Rachie and I enjoying post-race celebrations at the Oktoberfest Half Marathon 2007
One of my Seattle BFFs dating back to the Days of Yorn recently ran the Capitol City Half Marathon in Olympia, Washington and agreed to share her story with us. Rachie's recently decided to open her blog, party for one, to the public. It is a riot. My fellow Aquarian has caused me to spit coffee through my nose on more than one occassion :) Enjoy, and be inspired! :)
How to *PR at Your Half Marathon
Step 1: Two weeks before your half marathon spend the entire weekend boozing, sneaking cigarettes, staying up all night acting like a drunk, slutty bridesmaid at your cousin’s wedding.
Exhibit #1: Drunky McDrunkerson Bridesmaid - it’s to be expected.
Step 2: Get a horrible chest cold immediately following the wedding weekend due extreme exhaustion and liver/lung abuse. Please note, this step is very important and is made easier if you’ve been sneaking occasional cigarettes and boozing for the better part of your adult life.
Step 3: Stop running and eat lots of comfort foods so you gain a couple of pounds. A little extra chub goes a long way!
Step 4: The night before the race, share a hotel room in Tumwater, WA with a wild animal of a 2 year old nephew and a crazed older sister who drives you to drink red wine and eat greasy pizza as “carbo loading.”
Exhibit #2: Wild Animal Nephew - Don’t let the smile fool you.

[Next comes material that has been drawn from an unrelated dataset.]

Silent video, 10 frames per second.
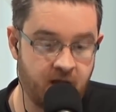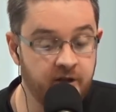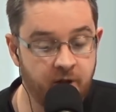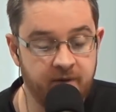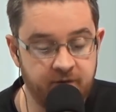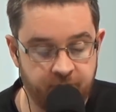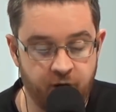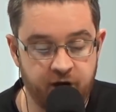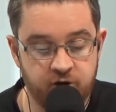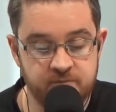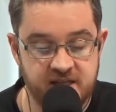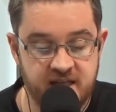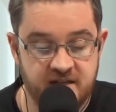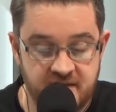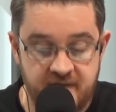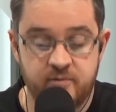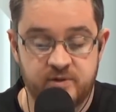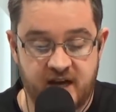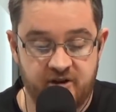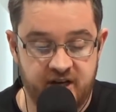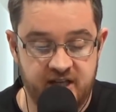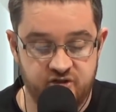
although every fighter comes in, everyone's carrying injury.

Step 5: Wake up with a mild hangover and a case of the runs from aforementioned greasy pizza carbo load . . . and yes, still coughing your lungs out.
Step 6: Run your PR!! WOOOT!
So . . . I always like to keep a half marathon on the calendar to keep me focused on my runs. I opted to sign up for the Capitol City Half because I heard it was a lovely course, my pal Kris was running it, and my sister was supposed to run it as well, and . . . frankly, I felt the need to redeem myself after a disappointing Mercer Island Half in March (disappointing in this case = 2:17). I had fully expected to PR - the good kind of PR - on Mercer Island. I didn’t, however, expect or train for the abundance of hills on the course . . . which is pretty dumb considering it’s my eff’ing hometown. Duh.

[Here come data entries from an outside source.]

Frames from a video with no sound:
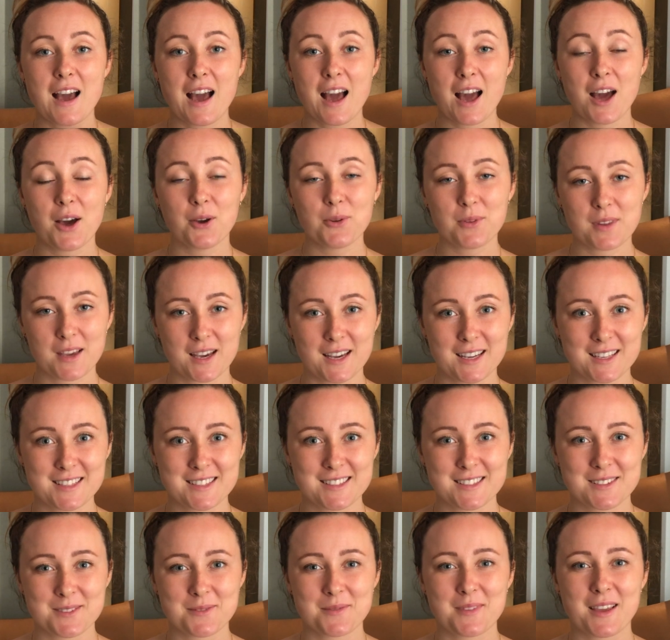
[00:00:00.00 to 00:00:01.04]
How
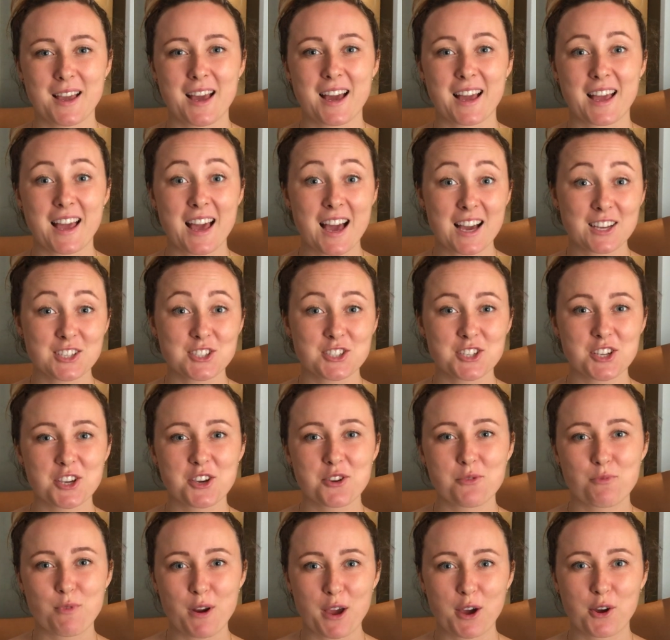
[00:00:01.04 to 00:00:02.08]
does Akashic
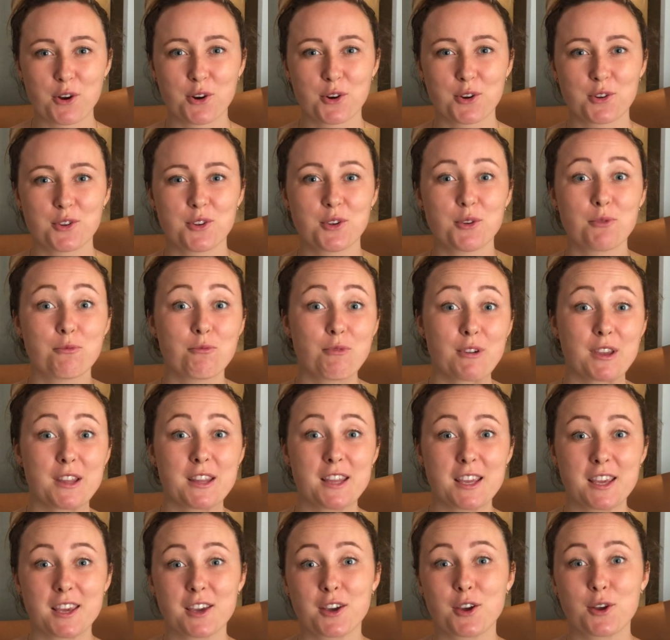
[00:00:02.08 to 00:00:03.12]
Record
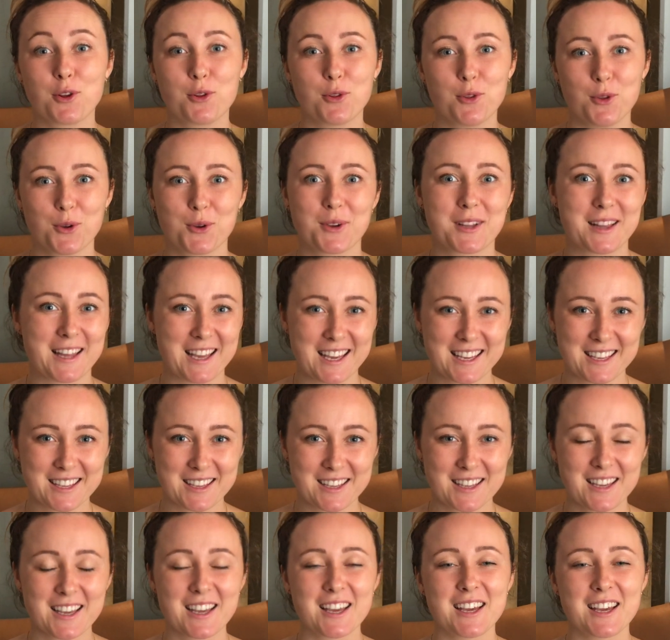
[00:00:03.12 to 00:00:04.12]
reading look like?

As is obvious by my step by step guide presented above, redeem myself I did not. It was my worst time EVER. I haven’t received the official results yet, but the clock said 2:28 when I shuffled my hacking lungs across the finish line. (UPDATE: official results are 2:28:16) I’m not sure why I care about a decent time. It’s not like I’m fast in any sense of the word . . .well, okay, maybe one sense. . . but I digress. Then I realized what it was: thanks to the internets our race times are forever immortalized in google searches and sites like athlinks.com. I am vain and I care what people think of me in an intense sort of way. I don’t want anyone to search for me and see a horrible race time. Silly, right? No one else cares. I know this in my head . . . but still. Not to mention, it’s also vain to assume anyone is stalking me online – but hey, it’s the era we live in and I’m realistic like that.
On the flip side, it was a beautiful course. The word on the street was true. My misery was somewhat mitigated by the harbor, boats, mountains, trees, stately homes and buildings, and most of all, the awesome residents of Olympia who came out in droves to cheer. My favorite being a middle aged dude in a bandana supplying the runners tunes via his awesome synthesizer. The weather also cooperated and was absolutely the best I could have asked for . . . Cool, slightly overcast, no rain, no wind. Simply perfect. I have to admit, even though it’s my state’s capitol, I haven’t seen much of the city nor spent any time there since I was a Page in the House at the tender age of 16. I loved getting to see it all from the perspective a runner – taking in each and every street and corner for 13.1 miles. I’ll do this race again for sure (and not just to redeem my time and bruised ego). Olympia pretty much rules.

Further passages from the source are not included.